Developer Tools

Building a scalable virtual try-on solution using Amazon Nova on AWS: part 1

Amazon's new AI model reduces fashion returns by 30% with high-fidelity garment visualization.

Deep Dive

AWS has introduced Amazon Nova Canvas, a virtual try-on AI capability within its Amazon Bedrock platform, designed to help retailers tackle the massive $890 billion returns problem plaguing the fashion industry. The technology addresses a critical pain point where one in four online clothing purchases gets returned, primarily due to fit and style mismatches that customers can't judge through screens alone. Amazon Nova Canvas processes two 2D images—a source image of a person and a reference product image—to generate realistic try-on visuals while preserving crucial details like garment draping, patterns, and logos. The system offers both automatic product placement through auto-masking and manual controls for precise adjustments, making it deployable across ecommerce websites, mobile apps, in-store kiosks, and social media platforms.
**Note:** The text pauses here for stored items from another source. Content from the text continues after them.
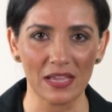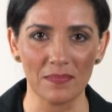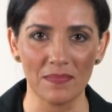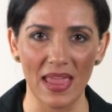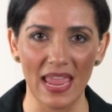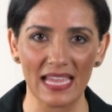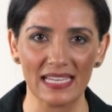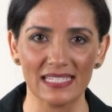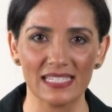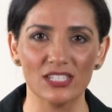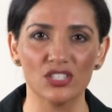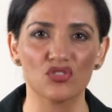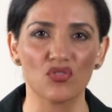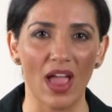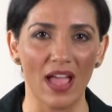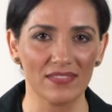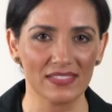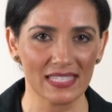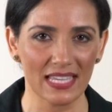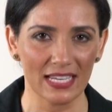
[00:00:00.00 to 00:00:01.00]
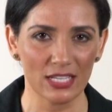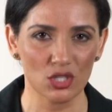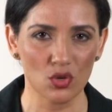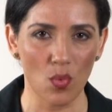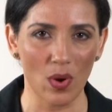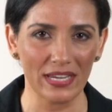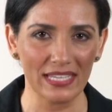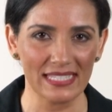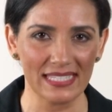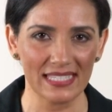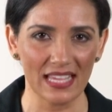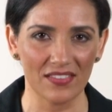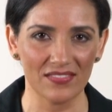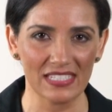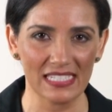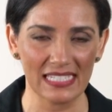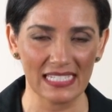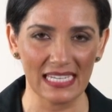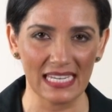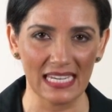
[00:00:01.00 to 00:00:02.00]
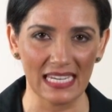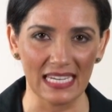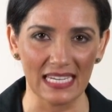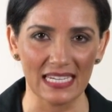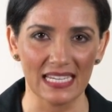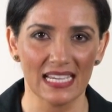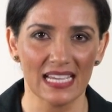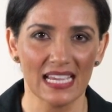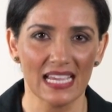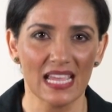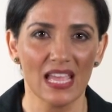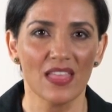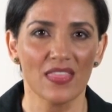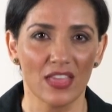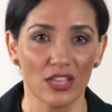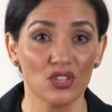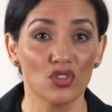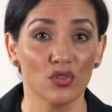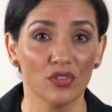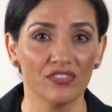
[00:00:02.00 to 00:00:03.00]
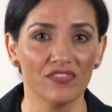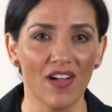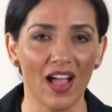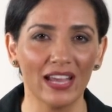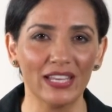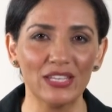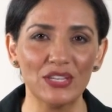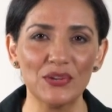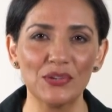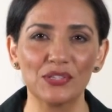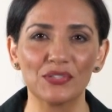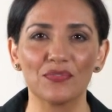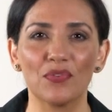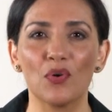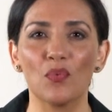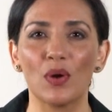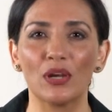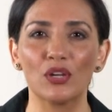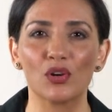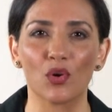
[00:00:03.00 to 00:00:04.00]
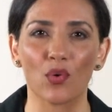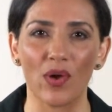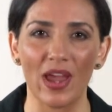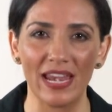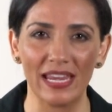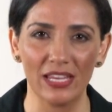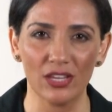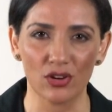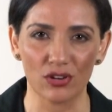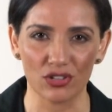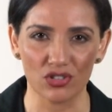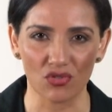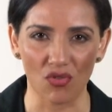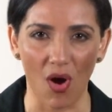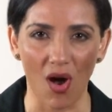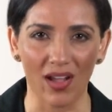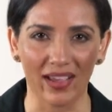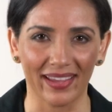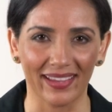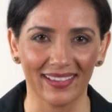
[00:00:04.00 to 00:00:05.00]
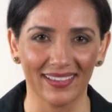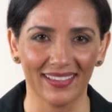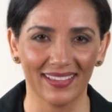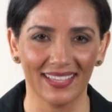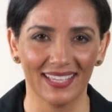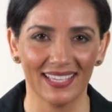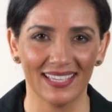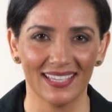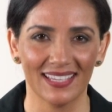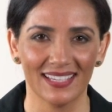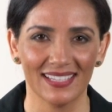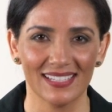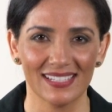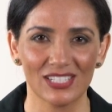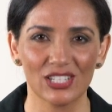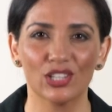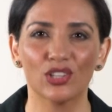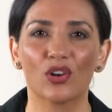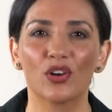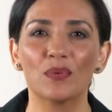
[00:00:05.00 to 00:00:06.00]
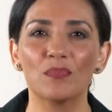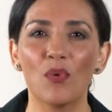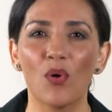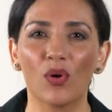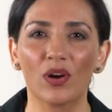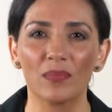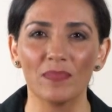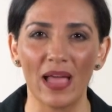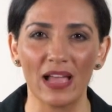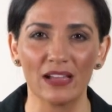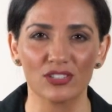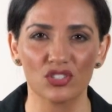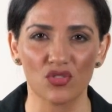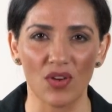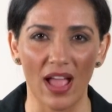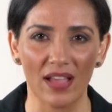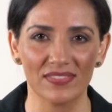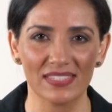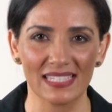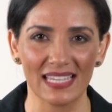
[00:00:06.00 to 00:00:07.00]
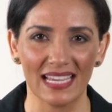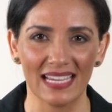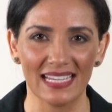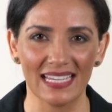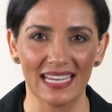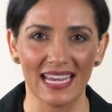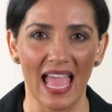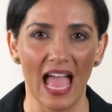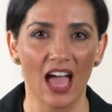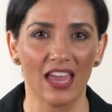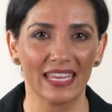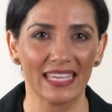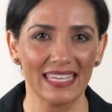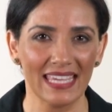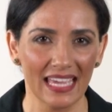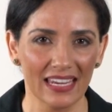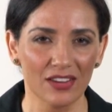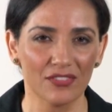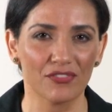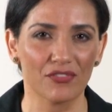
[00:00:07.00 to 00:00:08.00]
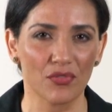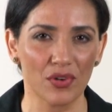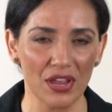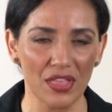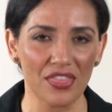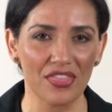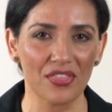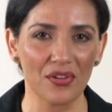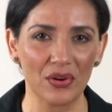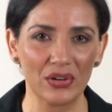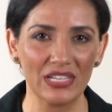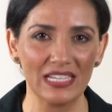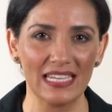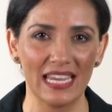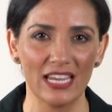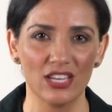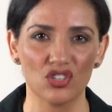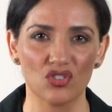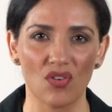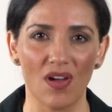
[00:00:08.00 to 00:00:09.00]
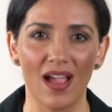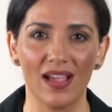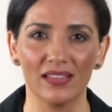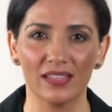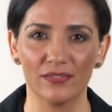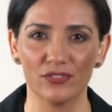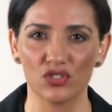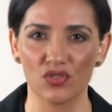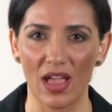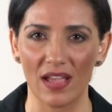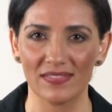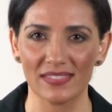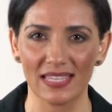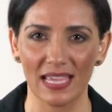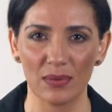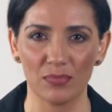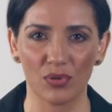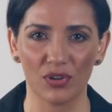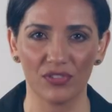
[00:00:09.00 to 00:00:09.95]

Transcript: command in DraftSight 2017 that you'll find useful when creating your drawing. To learn more about DraftSight and how to get a free 30-day trial of DraftSight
The technical implementation combines AWS serverless services with AI processing in an event-driven architecture, using Amazon DynamoDB Streams to trigger AWS Step Functions workflows and Amazon S3 events for result delivery. The model provides fast inference speeds suitable for real-time applications while maintaining high-fidelity details, with WebSocket connections enabling continuous user engagement throughout the asynchronous processing pipeline. Retailers can experiment with the feature in the Amazon Bedrock playground before implementing complete solutions in their own AWS environments. This represents a significant advancement over earlier virtual try-on implementations that struggled with accuracy and scalability, offering retailers a practical tool to reduce processing costs, environmental impact from returns (which produce 30% more carbon emissions than initial delivery), and missed sales opportunities while improving customer experience.

Key Points
  • Amazon Nova Canvas uses 2D image inputs (person + product) to generate realistic try-ons while preserving logos and textures
  • Targets $890B returns problem where 25% of online clothing gets returned due to fit/style issues
  • Deployable across multiple channels via AWS serverless architecture with real-time processing capabilities

Why It Matters

Reduces fashion returns by 30%, cuts $890B in losses, and lowers carbon emissions from reverse logistics.